Qwen3.6, on the other hand, gives solid troubleshooting advice from the very first prompt – to the point where it correctly identified where my Home Assistant was malfunctioning after pairing it with Claude Code and downloading the trigger YAML file and HASS logs. Hell, I even ran it through a few other terminal logs, and aside from two configs (which in all honesty didn’t have enough error details), it accurately identified the faulty packages and configs. Likewise, I’ve paired it with the Continue.Dev extension on VS Code, and it’s great for autofilling my variable names and changing the syntax to suit different languages.
I also bundled it with a handful of self-hosted FOSS tools
If you’ve read my articles on XDA, you probably know that I use LLMs with some LXCs and Docker containers. Well, Qwen3.6 is just as effective for my productivity-focused toolbox. Thanks to the OpenAPI compatible nature of Llama-server, I can pair this LLM with everything from my companion apps Paperless-ngx to good old Open WebUI. I actually paired it with OpenNotebook, and it’s significantly better than any of the other local templates I’ve used for putting my research notes together.

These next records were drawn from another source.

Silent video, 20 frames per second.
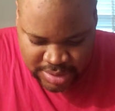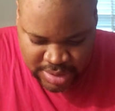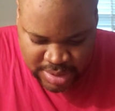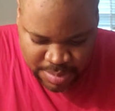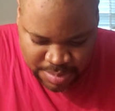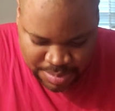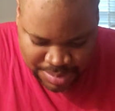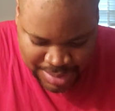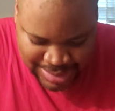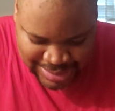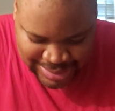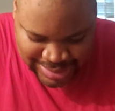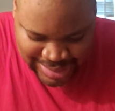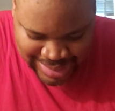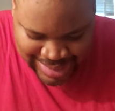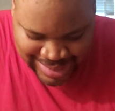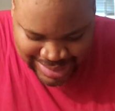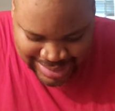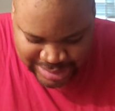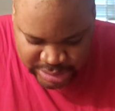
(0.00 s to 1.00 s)
mixed
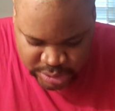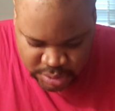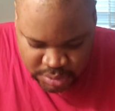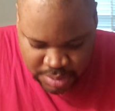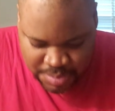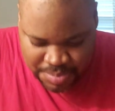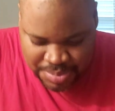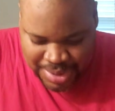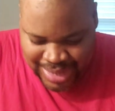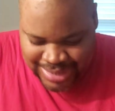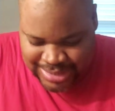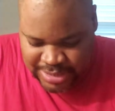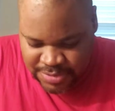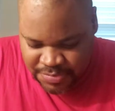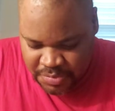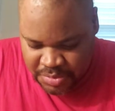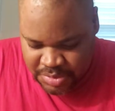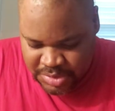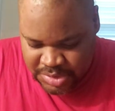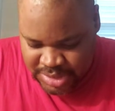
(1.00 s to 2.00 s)
in short passes
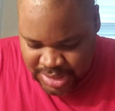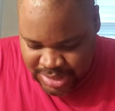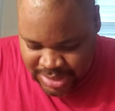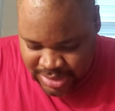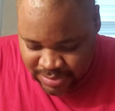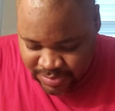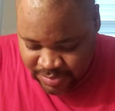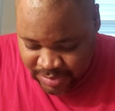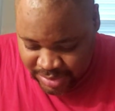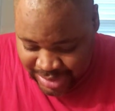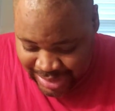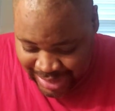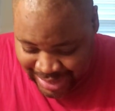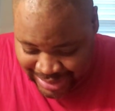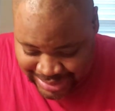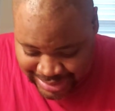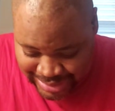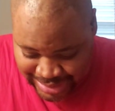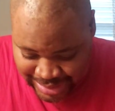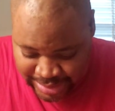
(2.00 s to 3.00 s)
for 10 for
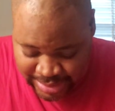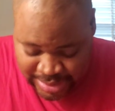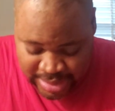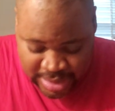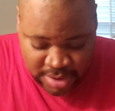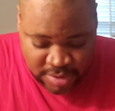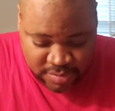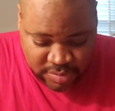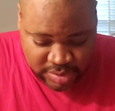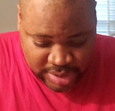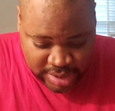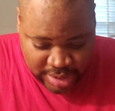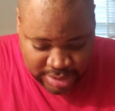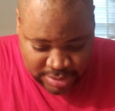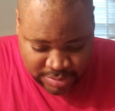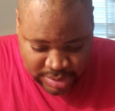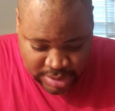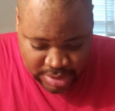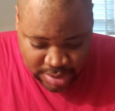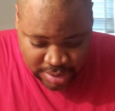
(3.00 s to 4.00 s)
19 for 93
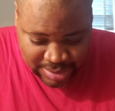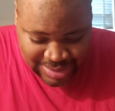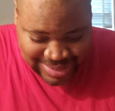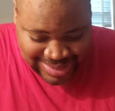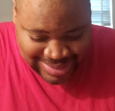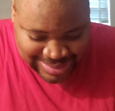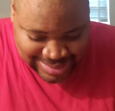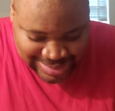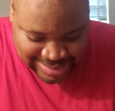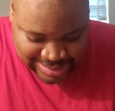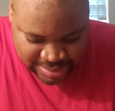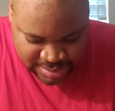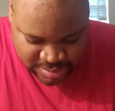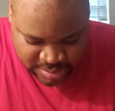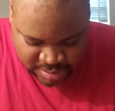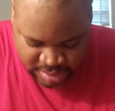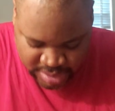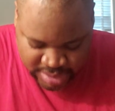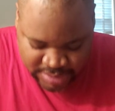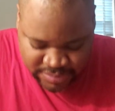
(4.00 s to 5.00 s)

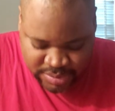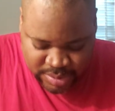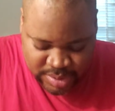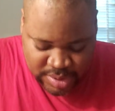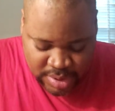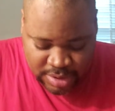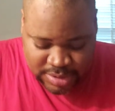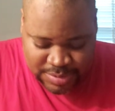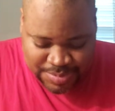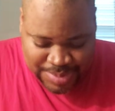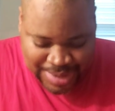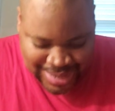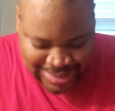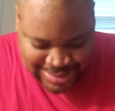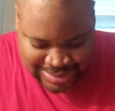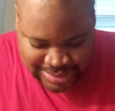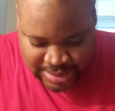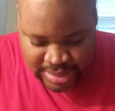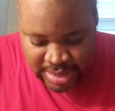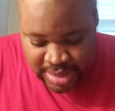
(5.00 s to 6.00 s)
yards
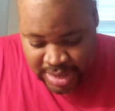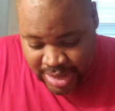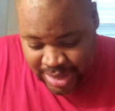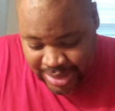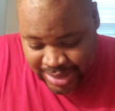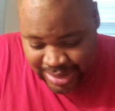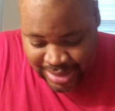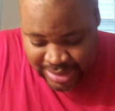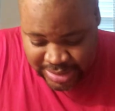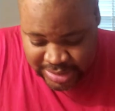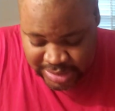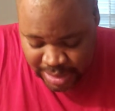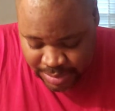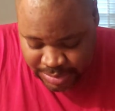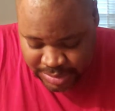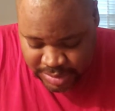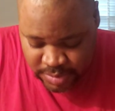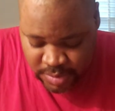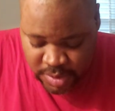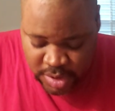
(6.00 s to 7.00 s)
passing and an
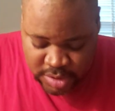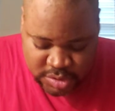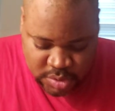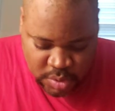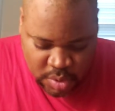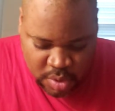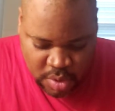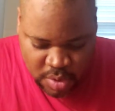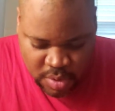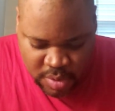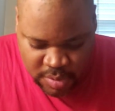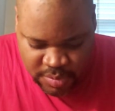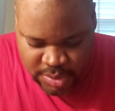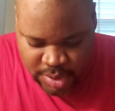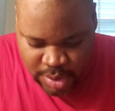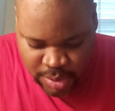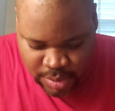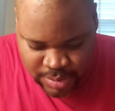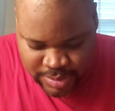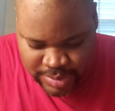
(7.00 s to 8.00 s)
interception. So
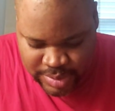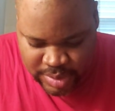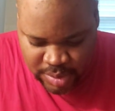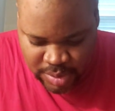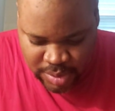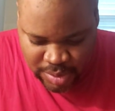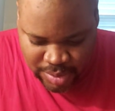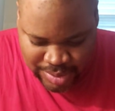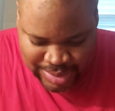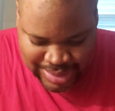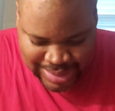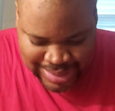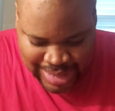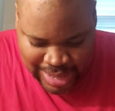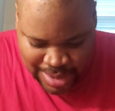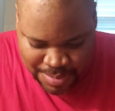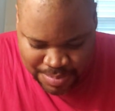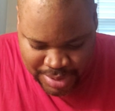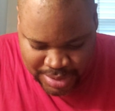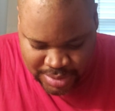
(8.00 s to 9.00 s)
although Oregon
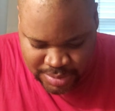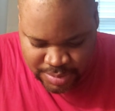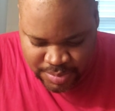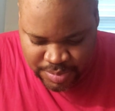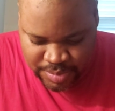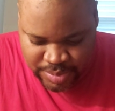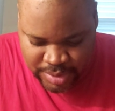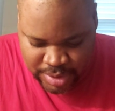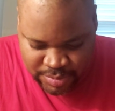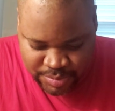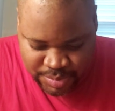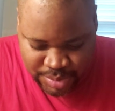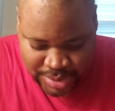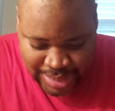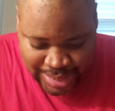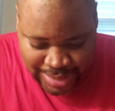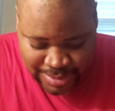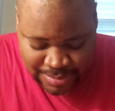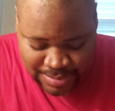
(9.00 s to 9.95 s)
had better of play,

Likewise, I also added it to Blinko, where it goes through my notes and answers all my queries.
The best part? Not only can I keep my notes safe from the prying eyes of cloud-based AI models, but I also don’t have to spend any extra money on subscription fees. For example, I feed Claude Code’s error logs every time my home lab shuts down, and without Qwen3.6-35B-A3B I would have to pay for API usage. And since this giant 35B is pretty good for searching, I can just pair it with Open WebUI + SearXNG instead of relying on ChatGPT.